All entries must be repeated exactly. No picture should appear in the result.

________

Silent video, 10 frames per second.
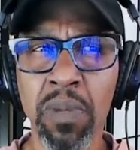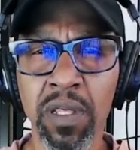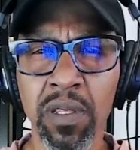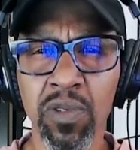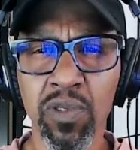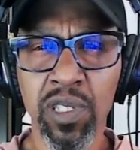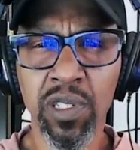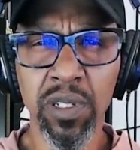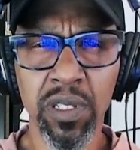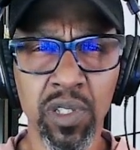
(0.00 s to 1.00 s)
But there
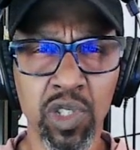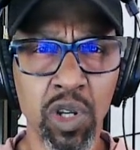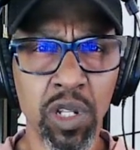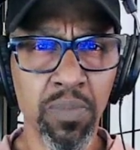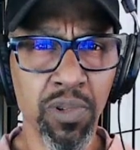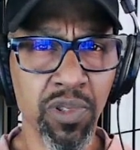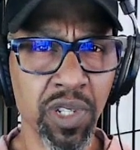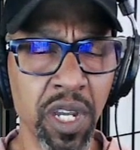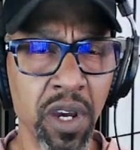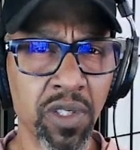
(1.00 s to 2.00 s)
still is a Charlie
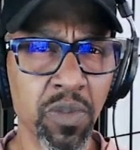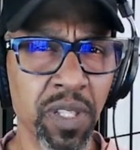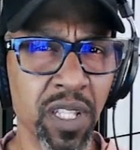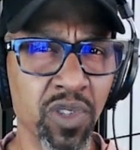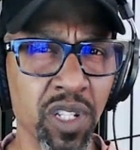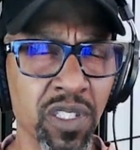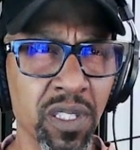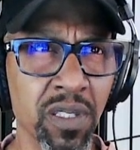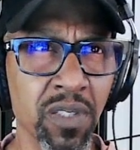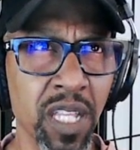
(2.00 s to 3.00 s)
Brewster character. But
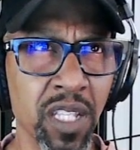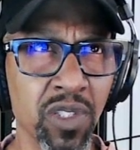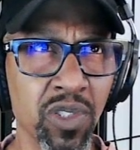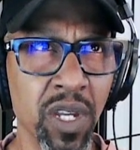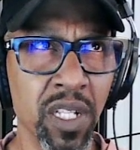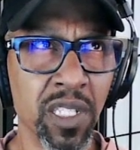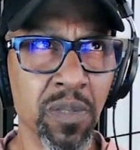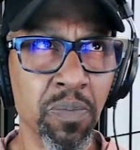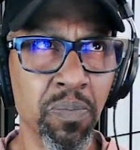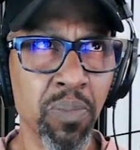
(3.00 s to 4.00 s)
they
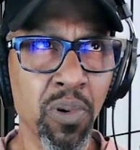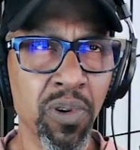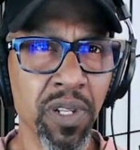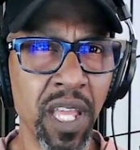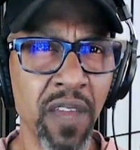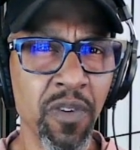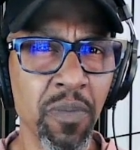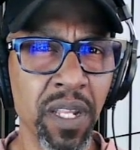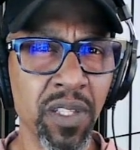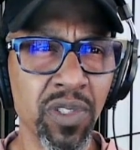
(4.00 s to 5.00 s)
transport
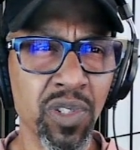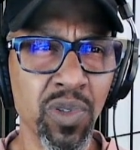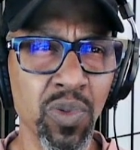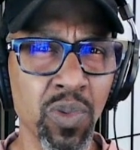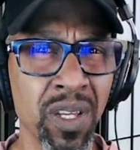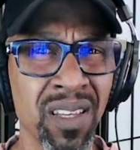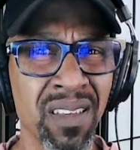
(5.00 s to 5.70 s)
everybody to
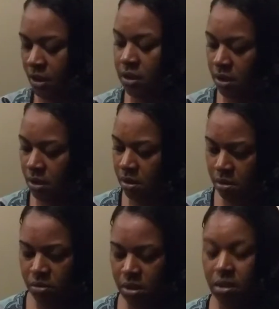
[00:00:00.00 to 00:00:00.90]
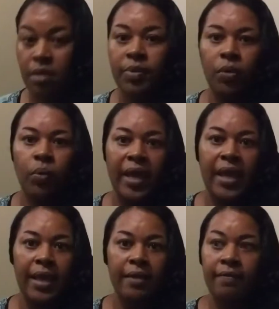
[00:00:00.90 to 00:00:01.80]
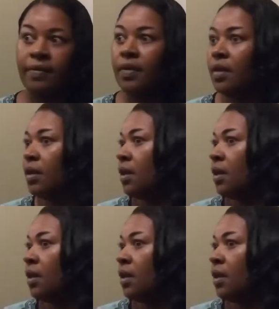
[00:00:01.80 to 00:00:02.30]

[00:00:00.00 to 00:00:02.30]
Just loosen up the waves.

________

The answer:
Silent video, 10 frames per second.
(0.00 s to 1.00 s)
But there
(1.00 s to 2.00 s)
still is a Charlie
(2.00 s to 3.00 s)
Brewster character. But
(3.00 s to 4.00 s)
they
(4.00 s to 5.00 s)
transport
(5.00 s to 5.70 s)
everybody to
[00:00:00.00 to 00:00:00.90]
[00:00:00.90 to 00:00:01.80]
[00:00:01.80 to 00:00:02.30]

[00:00:00.00 to 00:00:02.30]
Just loosen up the waves.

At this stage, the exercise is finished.